9. Autoimmune polyendocrine syndrome (APS)
Autoimmune thyroid disease often does not stop at the thyroid. It indicates an immune disorder that may affect the entire body.
A 2003 article, “Update on Autoimmune Polyendocrine Syndromes (APS),” found that 52% of patients with Thyroid Autoimmune Disease could be considered affected by APS-3. [58]
APS-3 stands for Autoimmune Poly endocrine Syndrome Type 3. This is not a specific disease, but a group of autoimmune diseases that often come together. The list of auto immune diseases that are associated with hypothyroidism is extensive. However, some of the more common ones are: type 1 diabetes, celiac disease, inflammatory bowel disease, multiple sclerosis, and rheumatoid arthritis.
Treating autoimmune thyroid disease with just thyroid medications
Imagine cleaning your room, by kicking all your garbage under the bed. For a while this might work. Sure there is a mess under the bed, but you can’t see it and nothing else in your room is affected. However, the mess is still there. You didn’t clean it up. You just made it invisible.
This is what taking thyroid medication for autoimmune disease is like. It may make you feel better, but the problem causing the autoimmune disease is still there.
Getting back to the bedroom analogy, eventually you run out of space under the bed, so you open your closet and kick garbage in there.
This is like waiting for the same problem that caused the autoimmune disease to strike again and cause new symptoms. Then you can take another drug for the new symptoms.

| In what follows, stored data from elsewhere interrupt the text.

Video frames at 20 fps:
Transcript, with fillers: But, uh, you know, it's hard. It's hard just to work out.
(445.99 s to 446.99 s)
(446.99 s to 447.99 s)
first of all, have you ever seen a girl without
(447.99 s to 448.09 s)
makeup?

Eventually you will run out of hidden spaces to kick the garbage. Now it’s impossible to not see the mess. And it will just get larger and larger until you do the work and get to really cleaning it up.

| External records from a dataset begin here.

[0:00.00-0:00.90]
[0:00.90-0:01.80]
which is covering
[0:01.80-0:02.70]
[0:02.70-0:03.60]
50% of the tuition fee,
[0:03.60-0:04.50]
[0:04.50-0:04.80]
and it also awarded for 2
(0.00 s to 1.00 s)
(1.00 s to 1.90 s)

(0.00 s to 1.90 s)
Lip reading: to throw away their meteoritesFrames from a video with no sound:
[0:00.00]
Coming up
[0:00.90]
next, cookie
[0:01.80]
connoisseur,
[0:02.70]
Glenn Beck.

With autoimmune disease, eventually the problems become so big that people can’t cover up the symptoms with drugs. This may take years, or even decades to develop, but eventually the underlining problems often catch up with people.

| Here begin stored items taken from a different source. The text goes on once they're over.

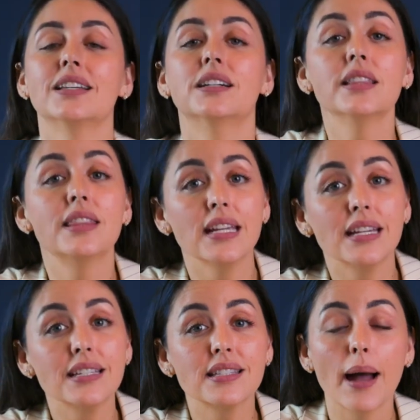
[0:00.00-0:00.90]
The good
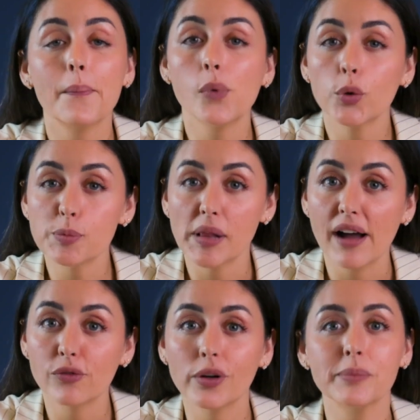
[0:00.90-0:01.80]
thing is that most
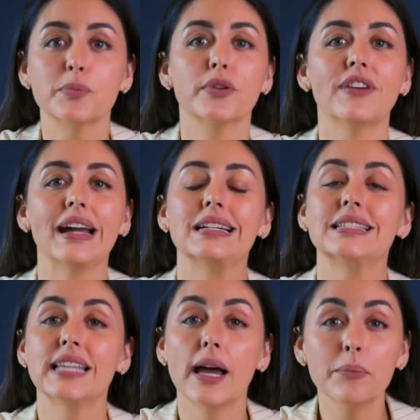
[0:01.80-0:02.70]
platforms provide a
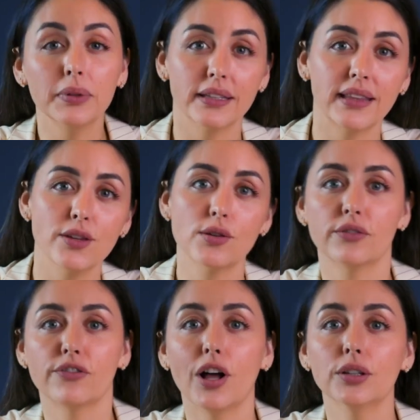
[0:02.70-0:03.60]
template that you
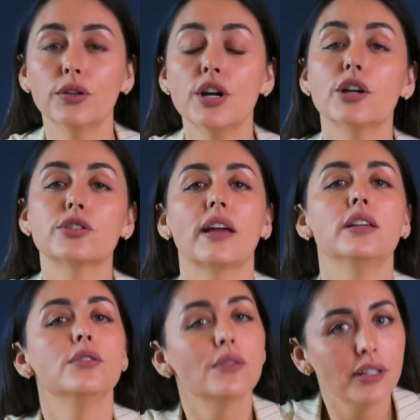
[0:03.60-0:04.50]
can follow so
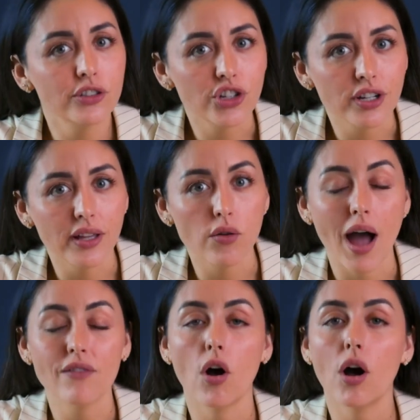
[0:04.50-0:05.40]
that you can ensure that you
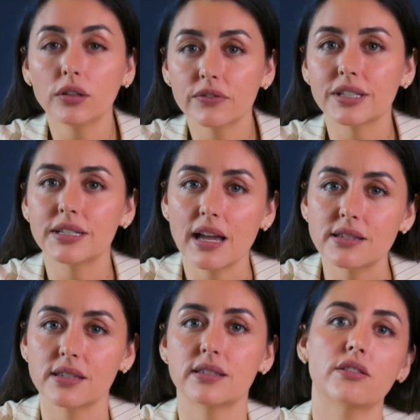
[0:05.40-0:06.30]
have all of the
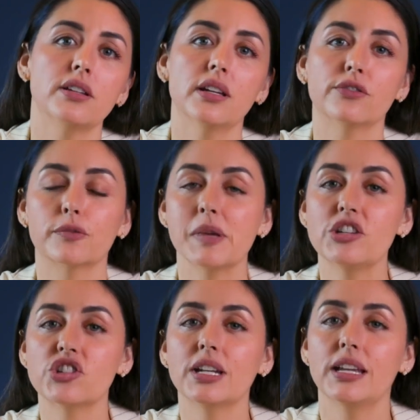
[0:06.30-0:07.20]
necessary
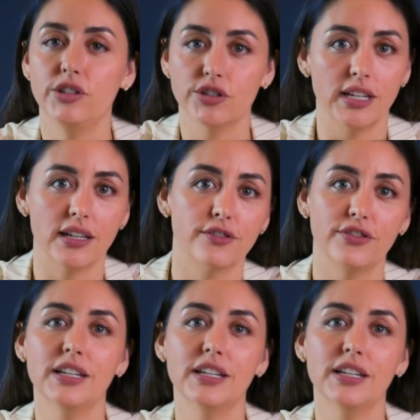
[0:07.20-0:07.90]
information in your data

The correct use of thyroid medications
Taking thyroid medications is sort of like cleaning up a mess by throwing things under the bed. That’s covering up a symptom, not treating the real problem.
Since standard conventional treatment for autoimmune thyroid disease is the prescription of synthetic T4 drugs, I can say that conventional medicine does not treat autoimmune thyroid disease. They do nothing to stop the autoimmune process. All they do is cover up a symptom.
If you have autoimmune thyroid disease, consider poor digestive function as a possible cause. It may be best to seek help from a qualified holistic practitioner who knows how to get to the root cause of autoimmune disease.
Likewise, it is a good idea to get tested for celiac disease or at least go on a trial, gluten free diet. If you developed hypothyroidism from a negative reaction against gluten, thyroid medications can’t cure the negative reaction to gluten. You therefore want to get off gluten before it causes more damage to other systems of your body.
There are many benefits from this truly holistic approach to treating autoimmune thyroid disease: prevention of other autoimmune disease, the chance of not having to be on thyroid medications for life, avoiding future medical costs and improved health and well being since almost anything done naturally for autoimmune disease can only improve health and vitality.